An exact transcription of every entry is required. Images are not part of it.

○ ○ ○ ○ ○

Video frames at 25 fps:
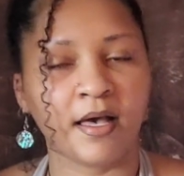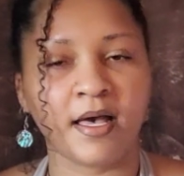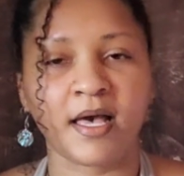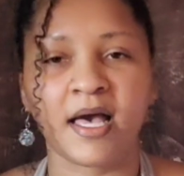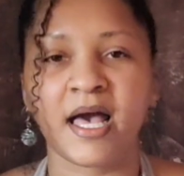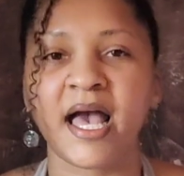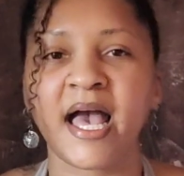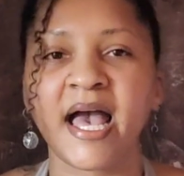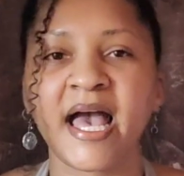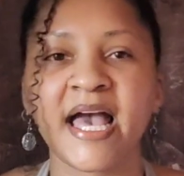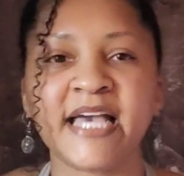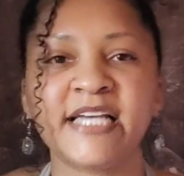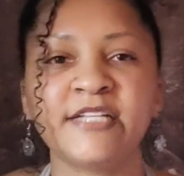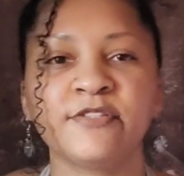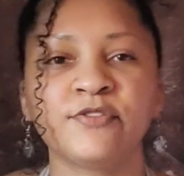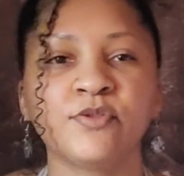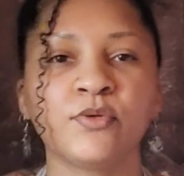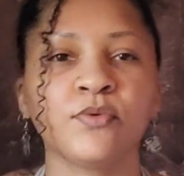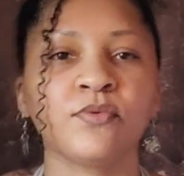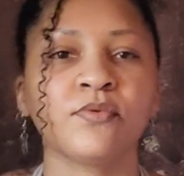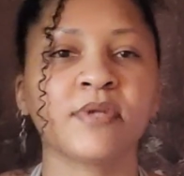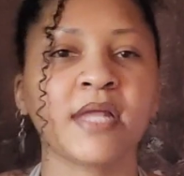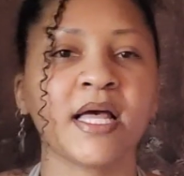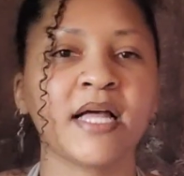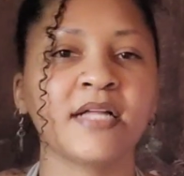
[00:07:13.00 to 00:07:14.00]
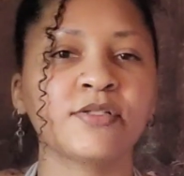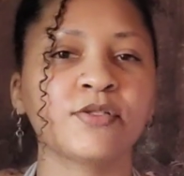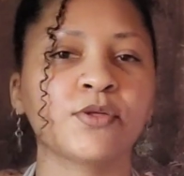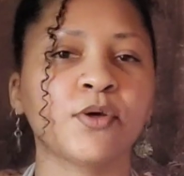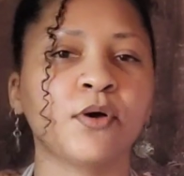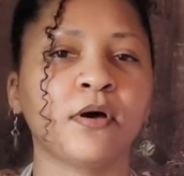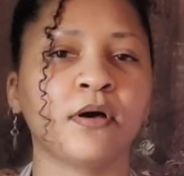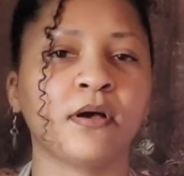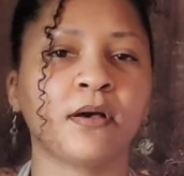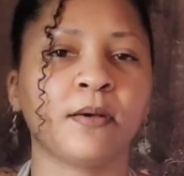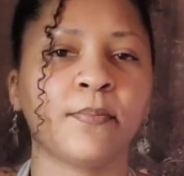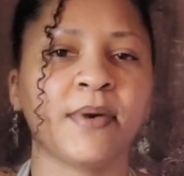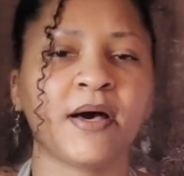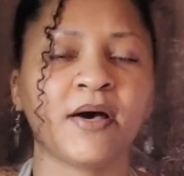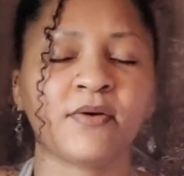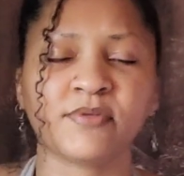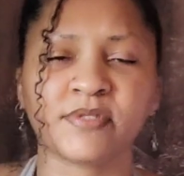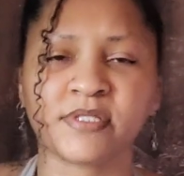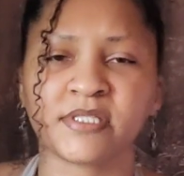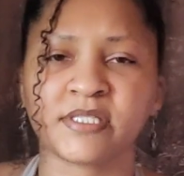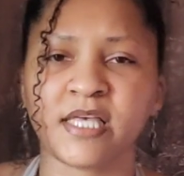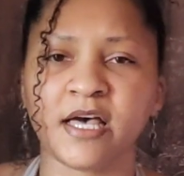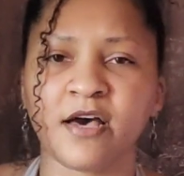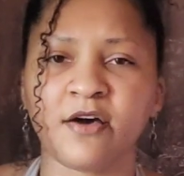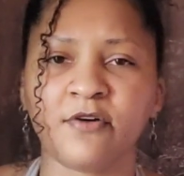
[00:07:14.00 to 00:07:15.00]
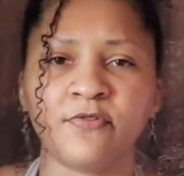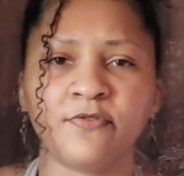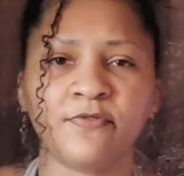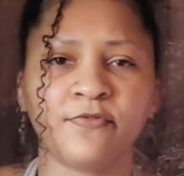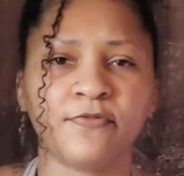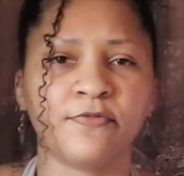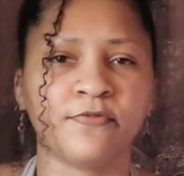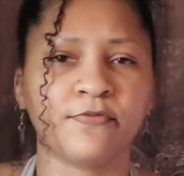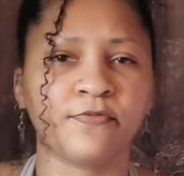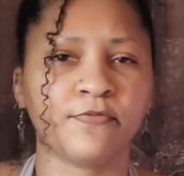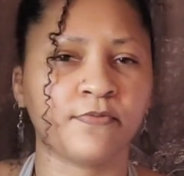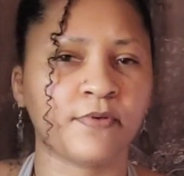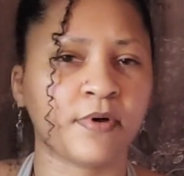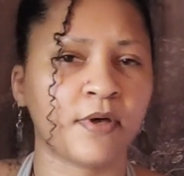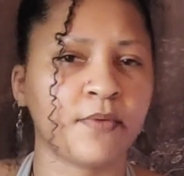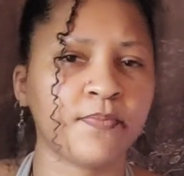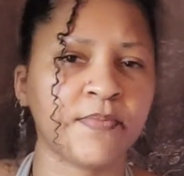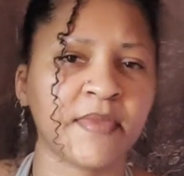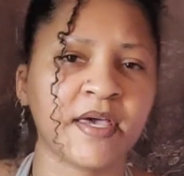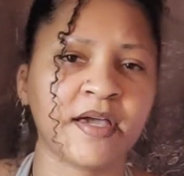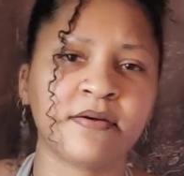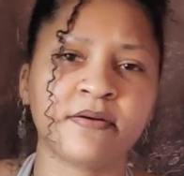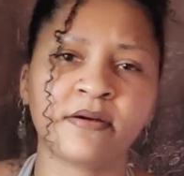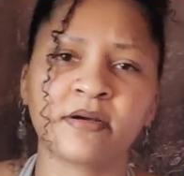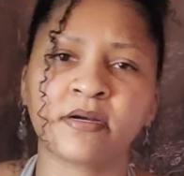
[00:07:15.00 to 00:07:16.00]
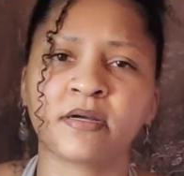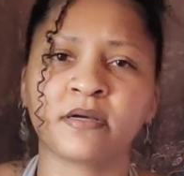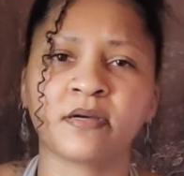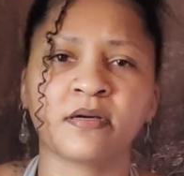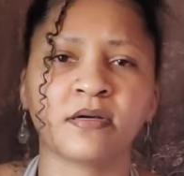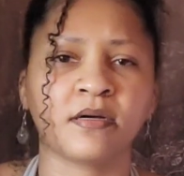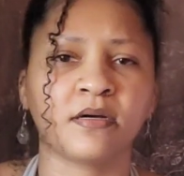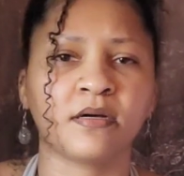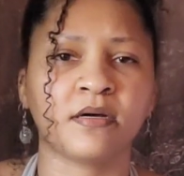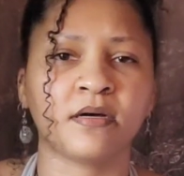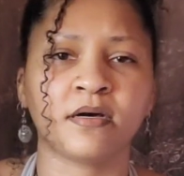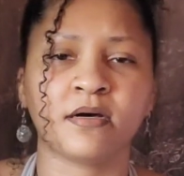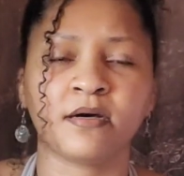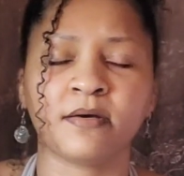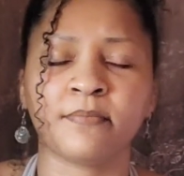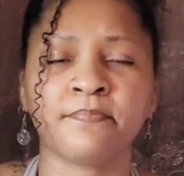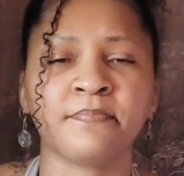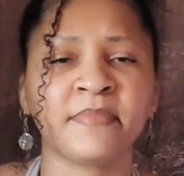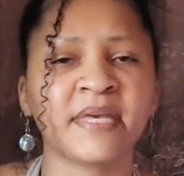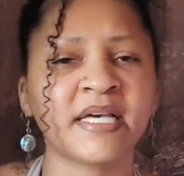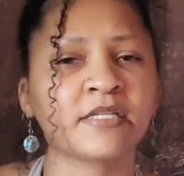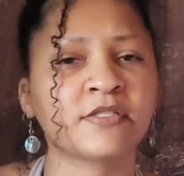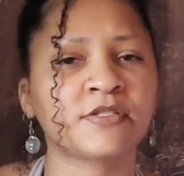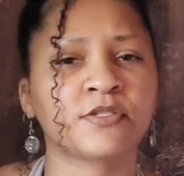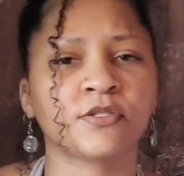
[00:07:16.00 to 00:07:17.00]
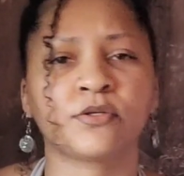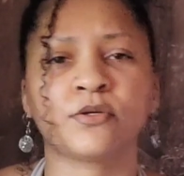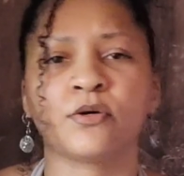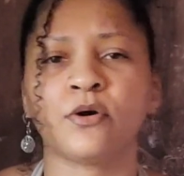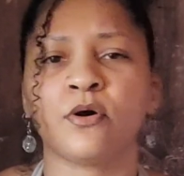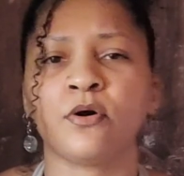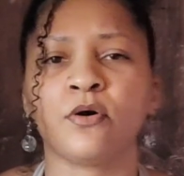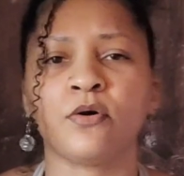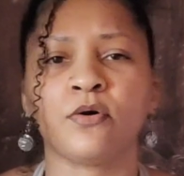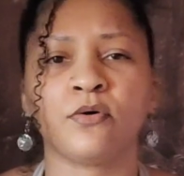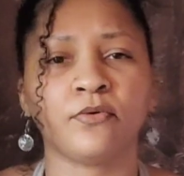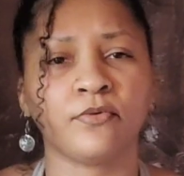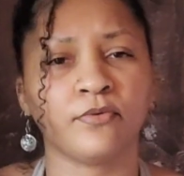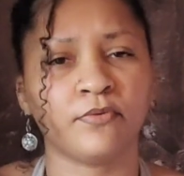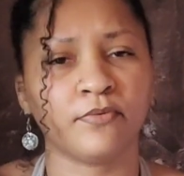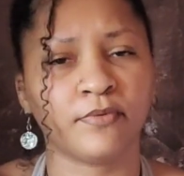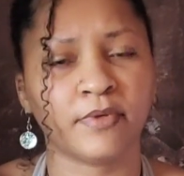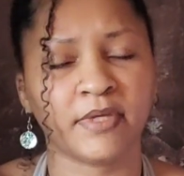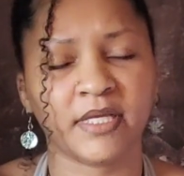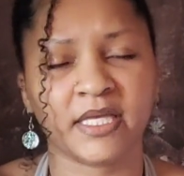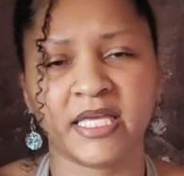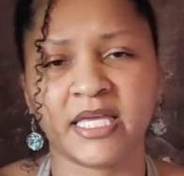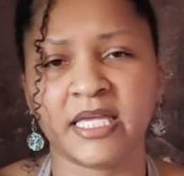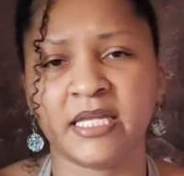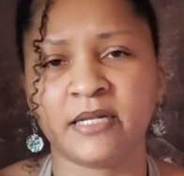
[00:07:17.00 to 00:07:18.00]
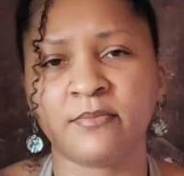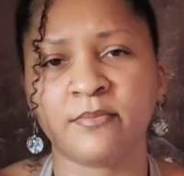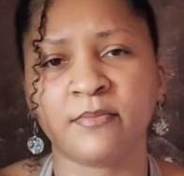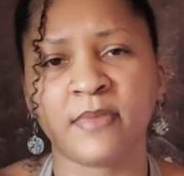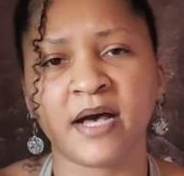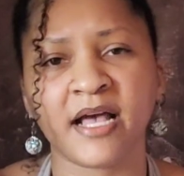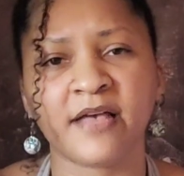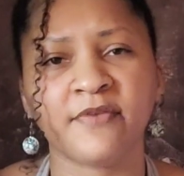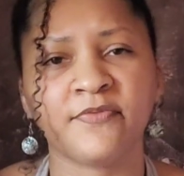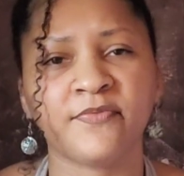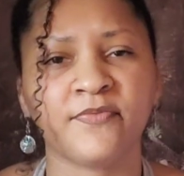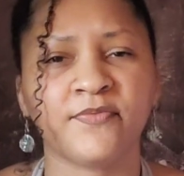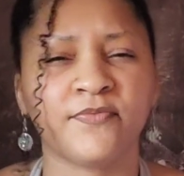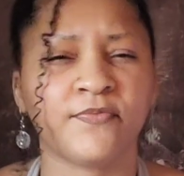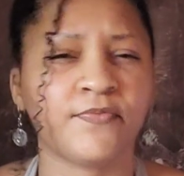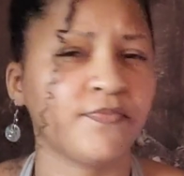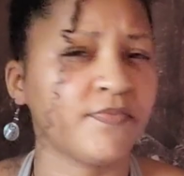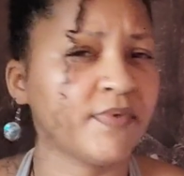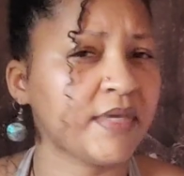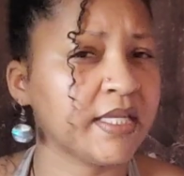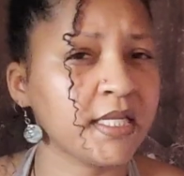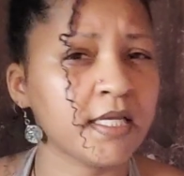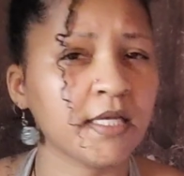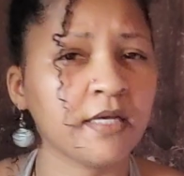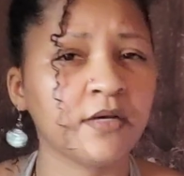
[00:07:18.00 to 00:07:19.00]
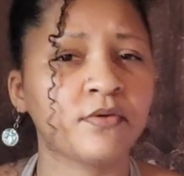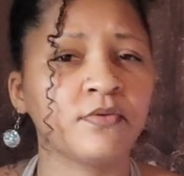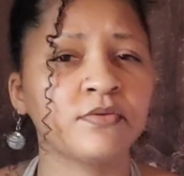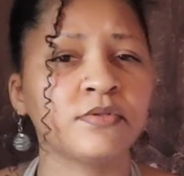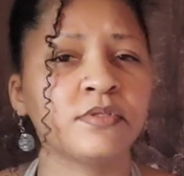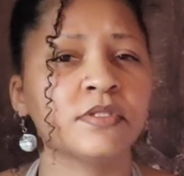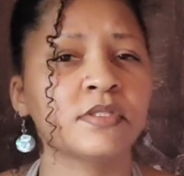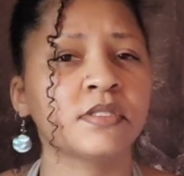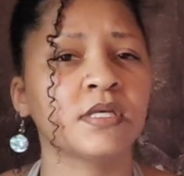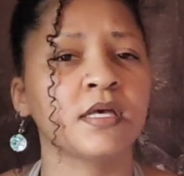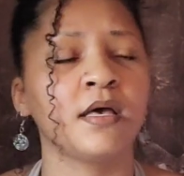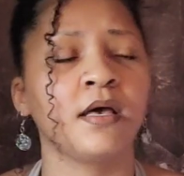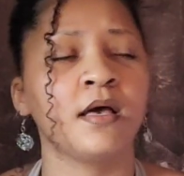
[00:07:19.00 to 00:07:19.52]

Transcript: I do not talk about South America, Mexico in my videos.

○ ○ ○ ○ ○

## [RESPONSE TO THIS EXERCISE]
Video frames at 25 fps:
[00:07:13.00 to 00:07:14.00]
[00:07:14.00 to 00:07:15.00]
[00:07:15.00 to 00:07:16.00]
[00:07:16.00 to 00:07:17.00]
[00:07:17.00 to 00:07:18.00]
[00:07:18.00 to 00:07:19.00]
[00:07:19.00 to 00:07:19.52]

Transcript: I do not talk about South America, Mexico in my videos.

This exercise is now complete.